*** Begin section ***
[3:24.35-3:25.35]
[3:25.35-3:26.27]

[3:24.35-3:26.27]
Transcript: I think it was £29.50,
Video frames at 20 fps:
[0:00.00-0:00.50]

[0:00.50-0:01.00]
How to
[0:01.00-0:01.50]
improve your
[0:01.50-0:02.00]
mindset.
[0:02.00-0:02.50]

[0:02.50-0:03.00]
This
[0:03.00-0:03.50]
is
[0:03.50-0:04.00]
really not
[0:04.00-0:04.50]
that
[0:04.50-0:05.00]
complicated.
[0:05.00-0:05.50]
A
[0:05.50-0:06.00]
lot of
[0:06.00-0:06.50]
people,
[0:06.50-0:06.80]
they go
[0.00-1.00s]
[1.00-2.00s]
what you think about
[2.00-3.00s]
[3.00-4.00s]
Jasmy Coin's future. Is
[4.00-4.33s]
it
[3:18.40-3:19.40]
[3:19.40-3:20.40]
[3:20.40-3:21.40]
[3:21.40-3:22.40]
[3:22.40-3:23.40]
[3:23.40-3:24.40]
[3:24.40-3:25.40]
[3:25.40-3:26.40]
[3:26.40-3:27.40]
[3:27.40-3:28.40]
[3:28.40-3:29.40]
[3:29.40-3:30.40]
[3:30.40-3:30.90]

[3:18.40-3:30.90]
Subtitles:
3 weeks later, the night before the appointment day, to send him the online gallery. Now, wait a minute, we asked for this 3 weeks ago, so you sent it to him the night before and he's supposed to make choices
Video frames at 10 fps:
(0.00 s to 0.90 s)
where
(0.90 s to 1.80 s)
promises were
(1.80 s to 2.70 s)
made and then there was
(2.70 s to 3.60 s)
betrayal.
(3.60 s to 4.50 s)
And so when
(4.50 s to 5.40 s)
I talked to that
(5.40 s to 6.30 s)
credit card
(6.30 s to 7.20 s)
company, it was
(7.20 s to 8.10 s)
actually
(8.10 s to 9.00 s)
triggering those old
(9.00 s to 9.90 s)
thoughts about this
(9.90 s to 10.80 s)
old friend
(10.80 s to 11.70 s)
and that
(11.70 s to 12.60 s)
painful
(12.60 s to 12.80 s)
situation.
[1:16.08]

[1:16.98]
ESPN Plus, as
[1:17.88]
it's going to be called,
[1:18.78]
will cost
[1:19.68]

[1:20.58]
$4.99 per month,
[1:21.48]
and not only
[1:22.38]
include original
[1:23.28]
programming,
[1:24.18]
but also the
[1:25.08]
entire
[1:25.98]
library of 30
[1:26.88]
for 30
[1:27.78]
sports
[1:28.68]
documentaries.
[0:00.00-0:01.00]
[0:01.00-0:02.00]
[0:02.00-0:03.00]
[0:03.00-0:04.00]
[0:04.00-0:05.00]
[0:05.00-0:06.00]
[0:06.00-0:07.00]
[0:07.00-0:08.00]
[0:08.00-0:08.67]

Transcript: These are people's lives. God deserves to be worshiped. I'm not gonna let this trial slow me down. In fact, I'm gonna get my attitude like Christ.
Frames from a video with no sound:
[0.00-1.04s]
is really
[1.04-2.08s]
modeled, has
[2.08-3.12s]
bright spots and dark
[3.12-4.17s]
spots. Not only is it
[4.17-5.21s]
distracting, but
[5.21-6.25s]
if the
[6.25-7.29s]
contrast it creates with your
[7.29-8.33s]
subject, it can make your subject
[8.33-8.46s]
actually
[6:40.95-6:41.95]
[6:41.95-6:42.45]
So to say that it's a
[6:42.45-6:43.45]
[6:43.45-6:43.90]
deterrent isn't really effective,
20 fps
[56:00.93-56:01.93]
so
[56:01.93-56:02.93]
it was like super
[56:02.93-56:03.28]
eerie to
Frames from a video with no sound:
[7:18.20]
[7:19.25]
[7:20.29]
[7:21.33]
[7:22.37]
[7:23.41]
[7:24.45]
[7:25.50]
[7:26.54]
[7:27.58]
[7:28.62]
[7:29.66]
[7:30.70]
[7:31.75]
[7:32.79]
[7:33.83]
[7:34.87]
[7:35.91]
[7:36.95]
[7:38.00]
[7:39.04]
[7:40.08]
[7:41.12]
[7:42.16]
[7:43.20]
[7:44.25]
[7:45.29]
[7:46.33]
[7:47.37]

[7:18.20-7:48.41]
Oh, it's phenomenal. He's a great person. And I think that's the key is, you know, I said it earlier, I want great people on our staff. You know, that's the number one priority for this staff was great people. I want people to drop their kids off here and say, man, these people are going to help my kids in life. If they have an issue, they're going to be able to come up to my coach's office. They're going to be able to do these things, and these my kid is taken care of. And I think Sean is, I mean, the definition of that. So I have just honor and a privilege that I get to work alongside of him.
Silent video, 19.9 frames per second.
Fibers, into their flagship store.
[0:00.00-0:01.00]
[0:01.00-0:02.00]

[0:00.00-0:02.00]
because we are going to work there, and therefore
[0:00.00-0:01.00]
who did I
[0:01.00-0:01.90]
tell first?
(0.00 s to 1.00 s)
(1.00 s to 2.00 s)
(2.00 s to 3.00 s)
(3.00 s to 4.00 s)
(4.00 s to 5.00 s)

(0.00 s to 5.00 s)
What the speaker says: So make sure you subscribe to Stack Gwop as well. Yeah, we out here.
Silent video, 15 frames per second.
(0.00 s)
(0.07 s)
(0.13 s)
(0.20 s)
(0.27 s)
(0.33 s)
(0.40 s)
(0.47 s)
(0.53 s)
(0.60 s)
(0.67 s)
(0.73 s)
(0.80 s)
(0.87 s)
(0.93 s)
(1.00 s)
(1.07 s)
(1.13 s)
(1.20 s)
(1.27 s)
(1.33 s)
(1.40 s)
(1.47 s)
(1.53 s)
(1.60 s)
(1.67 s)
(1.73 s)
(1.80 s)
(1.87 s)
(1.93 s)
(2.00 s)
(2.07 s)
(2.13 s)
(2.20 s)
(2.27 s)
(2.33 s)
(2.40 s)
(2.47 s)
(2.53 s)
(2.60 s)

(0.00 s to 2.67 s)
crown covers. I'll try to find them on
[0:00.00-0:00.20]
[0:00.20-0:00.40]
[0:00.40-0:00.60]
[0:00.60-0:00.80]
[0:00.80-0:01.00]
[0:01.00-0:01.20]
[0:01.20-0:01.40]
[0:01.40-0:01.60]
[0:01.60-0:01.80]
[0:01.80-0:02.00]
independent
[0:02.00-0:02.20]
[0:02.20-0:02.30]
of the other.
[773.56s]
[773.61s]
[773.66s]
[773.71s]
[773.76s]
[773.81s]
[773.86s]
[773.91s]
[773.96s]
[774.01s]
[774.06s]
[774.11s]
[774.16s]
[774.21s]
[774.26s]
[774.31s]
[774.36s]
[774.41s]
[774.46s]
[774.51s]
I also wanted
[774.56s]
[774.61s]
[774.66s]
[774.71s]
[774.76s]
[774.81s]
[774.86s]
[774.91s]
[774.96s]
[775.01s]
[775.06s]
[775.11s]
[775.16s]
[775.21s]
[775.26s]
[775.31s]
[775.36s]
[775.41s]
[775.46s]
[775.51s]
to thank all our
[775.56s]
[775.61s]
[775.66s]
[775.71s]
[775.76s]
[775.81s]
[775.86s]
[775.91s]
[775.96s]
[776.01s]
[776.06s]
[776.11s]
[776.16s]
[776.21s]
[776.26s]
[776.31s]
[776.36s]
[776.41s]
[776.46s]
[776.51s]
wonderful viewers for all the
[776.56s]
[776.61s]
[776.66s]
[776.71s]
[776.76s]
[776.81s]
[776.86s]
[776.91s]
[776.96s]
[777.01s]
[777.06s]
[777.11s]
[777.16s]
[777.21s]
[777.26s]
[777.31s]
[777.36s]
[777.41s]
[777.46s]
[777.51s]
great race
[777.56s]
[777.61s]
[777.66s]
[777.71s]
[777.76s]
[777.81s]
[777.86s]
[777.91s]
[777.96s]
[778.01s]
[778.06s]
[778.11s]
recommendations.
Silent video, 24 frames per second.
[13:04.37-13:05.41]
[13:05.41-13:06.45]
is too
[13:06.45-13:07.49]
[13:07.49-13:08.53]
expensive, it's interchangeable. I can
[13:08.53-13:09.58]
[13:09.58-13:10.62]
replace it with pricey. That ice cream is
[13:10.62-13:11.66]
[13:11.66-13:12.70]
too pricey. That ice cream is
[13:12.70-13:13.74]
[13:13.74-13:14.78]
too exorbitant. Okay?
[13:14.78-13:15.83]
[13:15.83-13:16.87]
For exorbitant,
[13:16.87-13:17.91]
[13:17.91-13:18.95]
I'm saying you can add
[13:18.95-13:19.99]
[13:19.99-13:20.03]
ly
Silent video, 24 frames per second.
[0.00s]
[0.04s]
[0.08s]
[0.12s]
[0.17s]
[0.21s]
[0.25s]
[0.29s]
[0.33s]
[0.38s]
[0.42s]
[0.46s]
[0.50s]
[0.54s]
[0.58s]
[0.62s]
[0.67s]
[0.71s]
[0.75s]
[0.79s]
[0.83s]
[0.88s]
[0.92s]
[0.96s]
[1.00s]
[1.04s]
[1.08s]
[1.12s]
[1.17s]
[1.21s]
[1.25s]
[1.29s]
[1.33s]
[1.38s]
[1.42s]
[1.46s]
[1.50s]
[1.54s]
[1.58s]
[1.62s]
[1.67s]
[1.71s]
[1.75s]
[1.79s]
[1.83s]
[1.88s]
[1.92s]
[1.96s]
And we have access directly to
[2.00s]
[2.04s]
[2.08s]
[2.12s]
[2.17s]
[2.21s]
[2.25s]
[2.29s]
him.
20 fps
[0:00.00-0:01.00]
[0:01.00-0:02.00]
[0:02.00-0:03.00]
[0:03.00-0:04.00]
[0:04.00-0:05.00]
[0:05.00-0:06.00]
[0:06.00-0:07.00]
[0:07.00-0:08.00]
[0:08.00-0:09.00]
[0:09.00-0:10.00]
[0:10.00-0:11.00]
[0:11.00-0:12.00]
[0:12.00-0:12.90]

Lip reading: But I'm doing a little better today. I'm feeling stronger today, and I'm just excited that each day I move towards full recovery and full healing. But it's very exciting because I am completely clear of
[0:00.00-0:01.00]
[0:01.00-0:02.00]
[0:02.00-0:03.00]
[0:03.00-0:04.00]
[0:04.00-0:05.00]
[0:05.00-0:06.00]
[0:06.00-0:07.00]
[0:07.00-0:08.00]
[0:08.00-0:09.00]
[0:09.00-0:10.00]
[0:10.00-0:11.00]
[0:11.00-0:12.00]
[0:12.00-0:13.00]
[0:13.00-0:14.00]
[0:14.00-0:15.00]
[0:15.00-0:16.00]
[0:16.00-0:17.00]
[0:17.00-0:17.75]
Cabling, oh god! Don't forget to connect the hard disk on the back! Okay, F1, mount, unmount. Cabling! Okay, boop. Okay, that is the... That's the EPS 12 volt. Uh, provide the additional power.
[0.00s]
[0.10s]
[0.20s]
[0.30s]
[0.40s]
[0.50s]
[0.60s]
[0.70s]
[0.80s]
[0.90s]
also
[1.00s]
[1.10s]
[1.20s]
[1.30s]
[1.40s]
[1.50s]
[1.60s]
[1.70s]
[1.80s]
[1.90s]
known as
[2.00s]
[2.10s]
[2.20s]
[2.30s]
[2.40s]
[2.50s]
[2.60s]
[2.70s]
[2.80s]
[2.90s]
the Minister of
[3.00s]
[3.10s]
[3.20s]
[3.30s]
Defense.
*** End section ***
[Task to complete]
Lines from the first one above through the line containing "[3:18.40-3:30.90]" are to be retyped exactly, both included, and nothing more.

[Answer to the exercise]
[3:24.35-3:25.35]
[3:25.35-3:26.27]

[3:24.35-3:26.27]
Transcript: I think it was £29.50,
Video frames at 20 fps:
[0:00.00-0:00.50]

[0:00.50-0:01.00]
How to
[0:01.00-0:01.50]
improve your
[0:01.50-0:02.00]
mindset.
[0:02.00-0:02.50]

[0:02.50-0:03.00]
This
[0:03.00-0:03.50]
is
[0:03.50-0:04.00]
really not
[0:04.00-0:04.50]
that
[0:04.50-0:05.00]
complicated.
[0:05.00-0:05.50]
A
[0:05.50-0:06.00]
lot of
[0:06.00-0:06.50]
people,
[0:06.50-0:06.80]
they go
[0.00-1.00s]
[1.00-2.00s]
what you think about
[2.00-3.00s]
[3.00-4.00s]
Jasmy Coin's future. Is
[4.00-4.33s]
it
[3:18.40-3:19.40]
[3:19.40-3:20.40]
[3:20.40-3:21.40]
[3:21.40-3:22.40]
[3:22.40-3:23.40]
[3:23.40-3:24.40]
[3:24.40-3:25.40]
[3:25.40-3:26.40]
[3:26.40-3:27.40]
[3:27.40-3:28.40]
[3:28.40-3:29.40]
[3:29.40-3:30.40]
[3:30.40-3:30.90]

[3:18.40-3:30.90]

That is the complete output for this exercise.